Dive Brief:
- Mobile devices are becoming ubiquitous in hospitals and having a positive impact on patient care, a new JAMF survey finds.
- The software company, which works mostly with Apple products, surveyed 600 global healthcare IT leaders on their use of smartphones, tablets and other mobile devices. Nine in 10 said their organizations have implemented or plan to implement a mobile device initiative.
- Nearly all (96%) reported an increase in patient experience scores when mobile devices were deployed, with a third of those claiming major improvement.
Dive Insight:
With the increasing need to please patients as consumers, mobile device use is only going to grow. Nearly half of organizations (47%) plan to increase their usage of hand-held technologies within the next two years.
When it comes to use cases, the highest support is for clinical care teams, with 91% of respondents saying these would benefit from a mobile device initiative. For example, 67% said mobile devices improve communication among a patient’s care team and 52% said they increase access to medical records.
Other areas that stand to gain include administrative staff (73%), nonclinical staff (54%), long-term patient stay (47%) and short-term patient stay.
At organizations that use mobile devices, the most common areas are nurses stations (72%), administrative offices (63%) and patient rooms (56%).
But there are risks when healthcare organizations allow widespread use of mobile devices, the biggest being privacy and security. Just 78% of respondents reported using mobile device management solution to secure mobile devices, and less than half are very satisfied with their current MDM. Their main gripes centered around security, cost and training.
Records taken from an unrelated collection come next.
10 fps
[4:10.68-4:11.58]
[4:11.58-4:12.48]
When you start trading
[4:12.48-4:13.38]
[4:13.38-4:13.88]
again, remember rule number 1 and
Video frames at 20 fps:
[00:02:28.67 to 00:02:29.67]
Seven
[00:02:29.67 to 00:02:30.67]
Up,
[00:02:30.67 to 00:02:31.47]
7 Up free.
In a recent Zebra Technologies study, 98% of doctors, 97% of nurses and 96% of pharmacists at acute care hospitals said they expect to use mobile technologies by 2022. More than seven in 10 hospitals credited digital solutions with improving patient care, while more than half said they reduce costs of care.
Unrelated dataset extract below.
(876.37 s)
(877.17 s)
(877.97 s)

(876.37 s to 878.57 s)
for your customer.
“Bring your own device” use is also on the rise, with 71% of clinicians saying their hospitals allow some BYOD — up from 58% in 2016, according to a 2017 Spõk survey of 350 healthcare leaders. The main reason organizations bar BYOD is data security, but strict BYOD policies are helping to address that and other concerns. Driving this trend are ease of communication, cost savings, workflow efficiencies and physician demand.